About this task: Output every record exactly and leave each picture out.

(Dataset entries)

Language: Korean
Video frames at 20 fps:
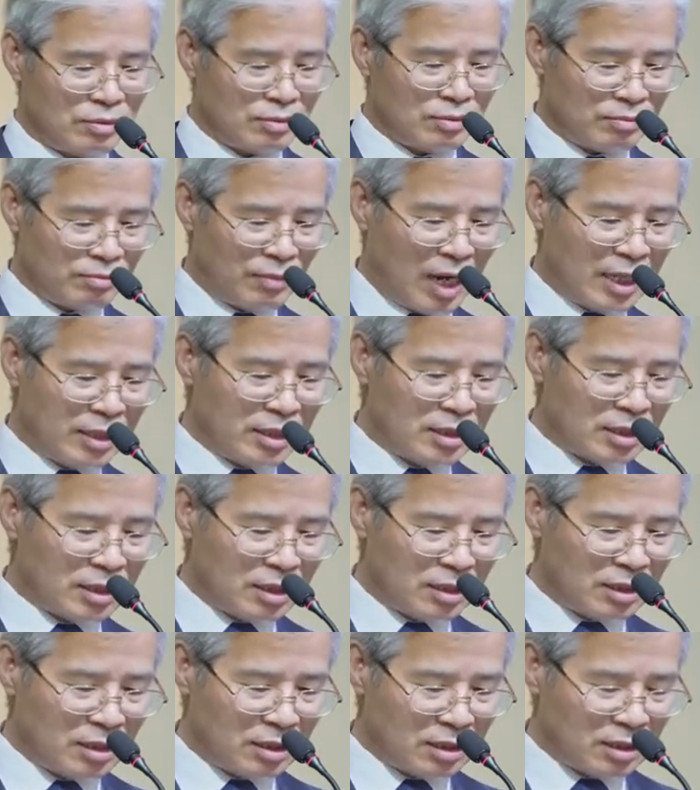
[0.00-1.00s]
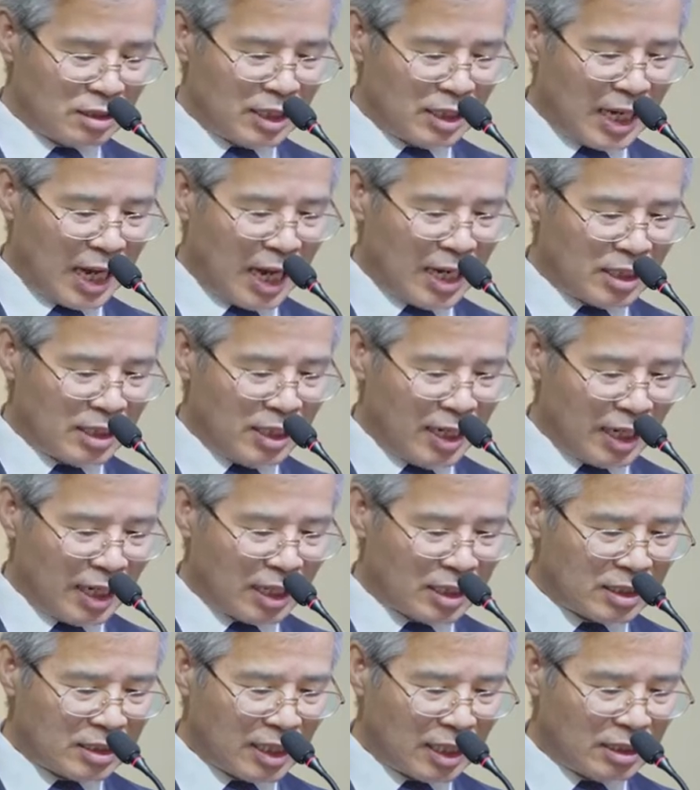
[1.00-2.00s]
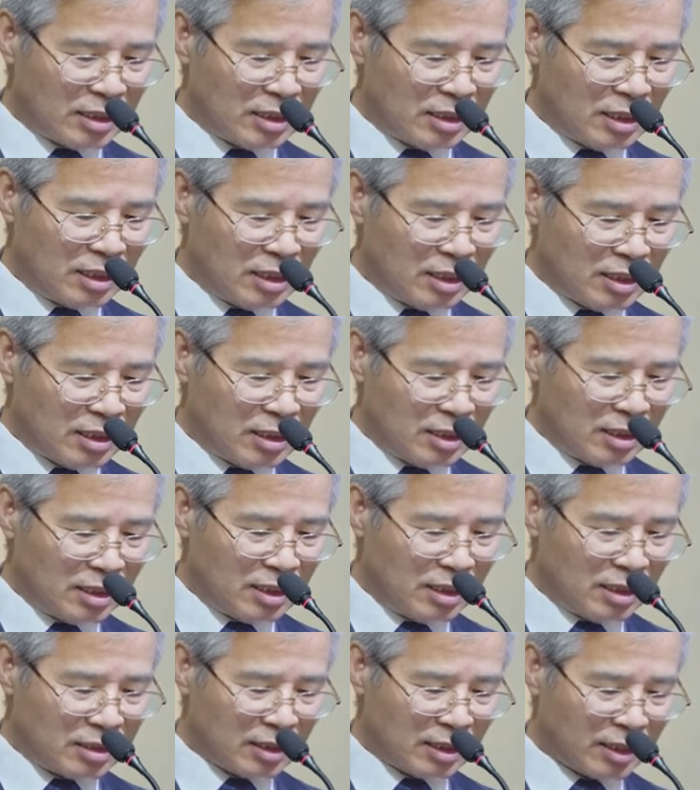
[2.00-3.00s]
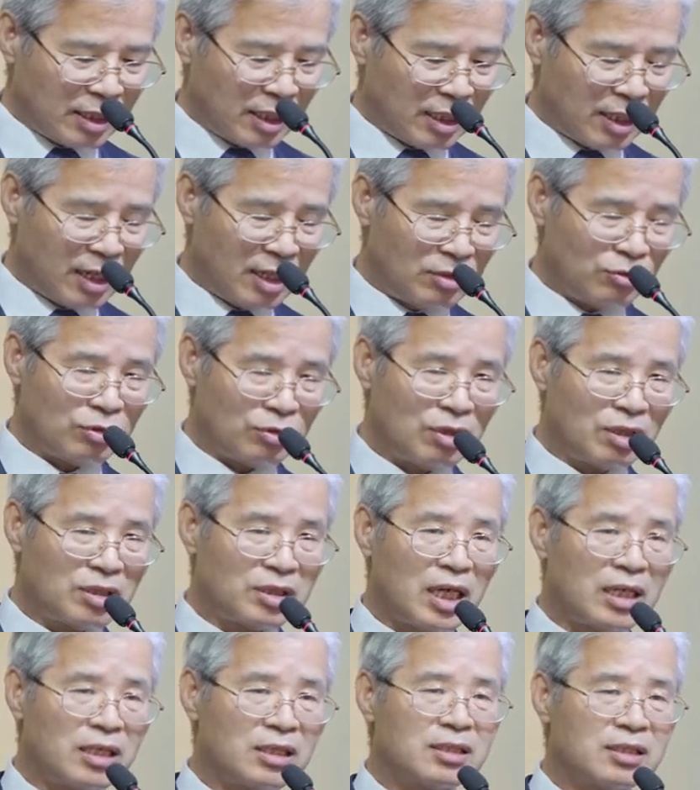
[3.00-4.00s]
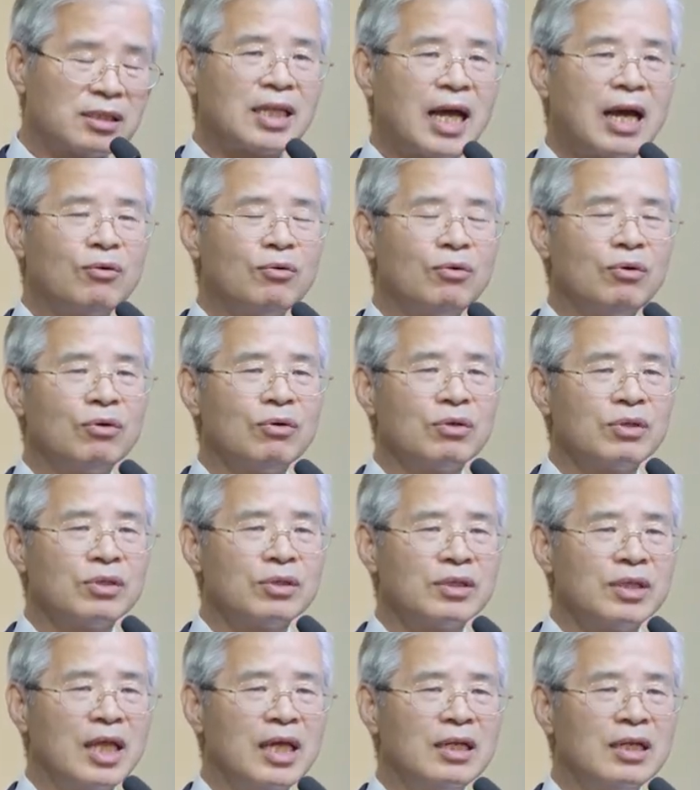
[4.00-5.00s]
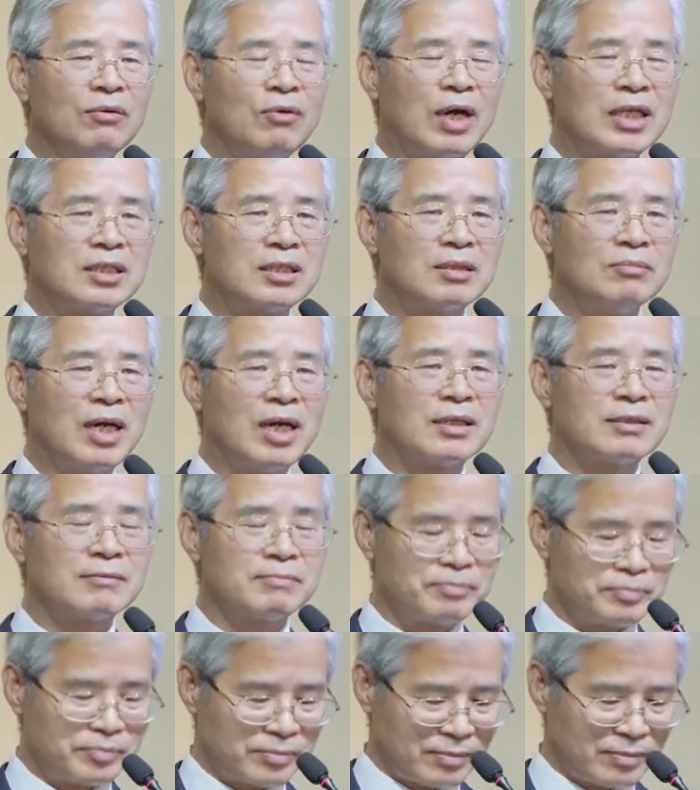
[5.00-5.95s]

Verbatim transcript: 많은 그 악을 행하는 자들이 이 세상에 계속 역사를 타고 내려왔지만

Solution for this problem:
Language: Korean
Video frames at 20 fps:
[0.00-1.00s]
[1.00-2.00s]
[2.00-3.00s]
[3.00-4.00s]
[4.00-5.00s]
[5.00-5.95s]

Verbatim transcript: 많은 그 악을 행하는 자들이 이 세상에 계속 역사를 타고 내려왔지만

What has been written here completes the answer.